Nearing $1.2 million, public transit is the second largest annual requisition for taxpayers in the East End Services (EES).
Elected officials from Rossland, Warfield, Trail, Montrose, Fruitvale, Area A and Area B, comprise the seven participants, and the EES committee oversees regional services, like public transit, within the municipalities and areas.
Those representatives are currently reviewing the service’s revenue and expenditures as well as a proposed five-year financial plan for east end transit.
“And we await the results of the review being undertaken by BC Transit,” says Trail Mayor Mike Martin, the city’s EES director. “A process was started last fall with some well-defined terms of reference,” he added. “And we continue to explore every avenue to ensure the affordability and sustainability of the service.”
Broken down, the current property tax requisition from each community ranges from a half million to about $35,000, with those amounts growing to $600,000 and $42,000 by 2020, respectively.
Specifically, the proposed 2016 number for Trail stands at $498,000; Area A, $204,000; Rossland, $190,000; Area B, $116,000; Fruitvale $63,000; Warfield $52,000; and Montrose $35,000.
So news the province is kicking in $324 million in operating contributions to BC Transit over the next three years could be a positive for rural communities – though it’s too early to know how the funding will impact local service or if it will trickle down to taxpayer pocketbooks.
The new funding will be directed to BC Transit operating costs, meaning more service hours, new routes, improved HandyDART services and more frequent buses, according to the Ministry of Transportation and Infrastructure’s Friday news release.

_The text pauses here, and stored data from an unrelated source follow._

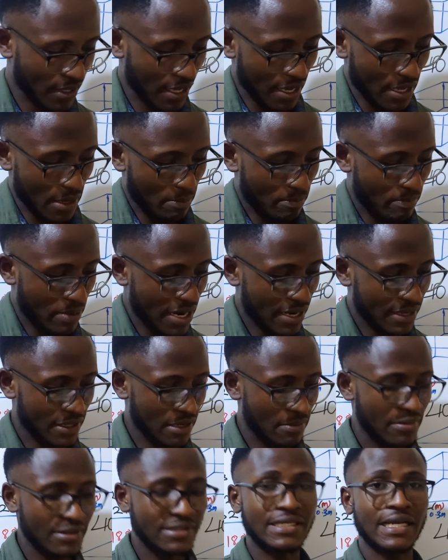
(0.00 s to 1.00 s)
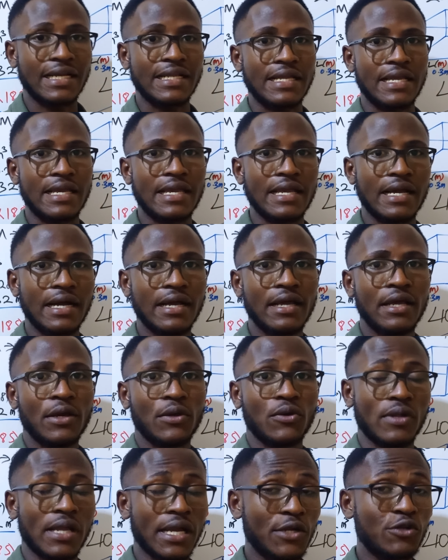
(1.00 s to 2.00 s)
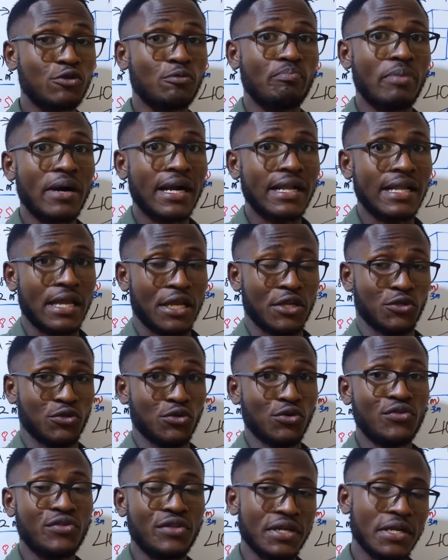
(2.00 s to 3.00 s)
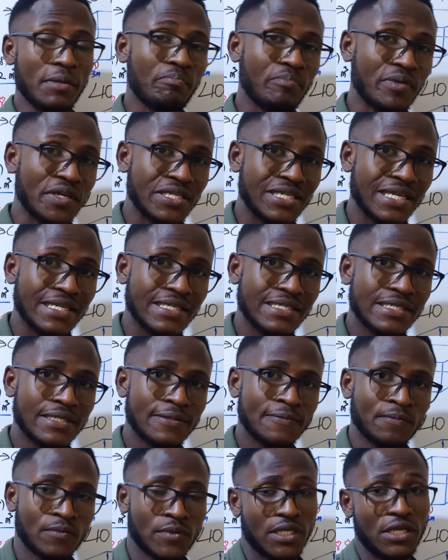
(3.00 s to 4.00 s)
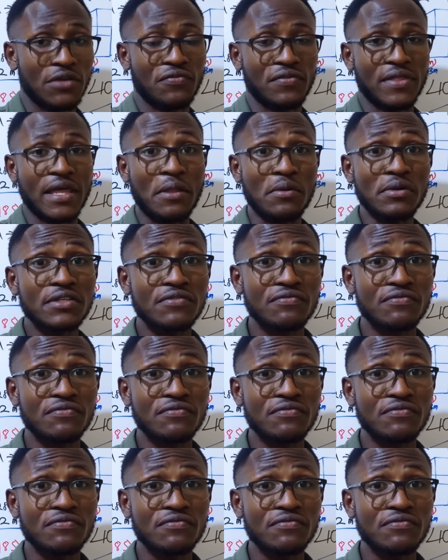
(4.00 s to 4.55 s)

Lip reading: and pack them inside here, you like to pack like 2, 3 pieces. If they're not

“We recognize the importance of affordable transit in B.C. communities,” Minister Todd Stone said in the release. “Which is why our government has increased funding, and also provided BC Transit and its partners with maximum flexibility to use this money as efficiently as possible over the next three years.”
He acknowledged the upcoming Crown review of BC Transit, and said local governments, BC Transit and the ministry are working to identify savings and third-party revenue sources.
Between now and 2017, the B.C. government will provide $106 million in operating funds; $108 million in 2017-18 and $110 million in 2018-19.
Additionally, the ministry has committed another $110 million for BC Transit capital investments over the next three years, adding to its annual $1 million investment toward projects on highways and roads such as bus shelters and wheelchair pads.
Locally, a potential capital project recently came to the forefront, that being the possibility of improving or relocating the main bus exchange on Cedar Avenue.
Lack of amenities, poor lighting, inadequate signage and scanty shelter are reasons local transit has long championed the idea of moving the main bus location elsewhere.
Improvements are limited because the aging Eaton’s building is privately owned, which impedes the opportunity to upgrade the property with signs and awnings.
Notably, talks about relocation are preliminary. Additionally, the West Kootenay Transit Committee has yet to seriously engage with Trail, who must be a key member of the discussion as the city will ultimately have to agree to any change.
Though resolution is far down the line, the proposal is on the city’s radar.
Trail Mayor Mike Martin forwarded a petition from residents opposed to the move, to the EES during the Jan. 12 regional meeting.
“It is very early on in the review process being undertaken by BC Transit to explore improvements to the effectiveness and efficiency of public transportation services in the West Kootenay area,” Martin told the Trail Times.
He ensured community input would be brought forward and considered during deliberations between the regional committee and BC Transit.
“We appreciated getting this feedback from a valued community group who rely heavily on the transit service,” Martin said. “From what I have heard there is strong support with regard to improving the transit exchange area and in order to do that, the transit exchange may need to be relocated.”
Any suggested modifications or relocation of the transit exchange will involve Trail city council,” he reiterated.
“In the meantime, we need to allow for BC Transit to undertake their work towards bringing alternatives to improving the efficiency of the transit service.”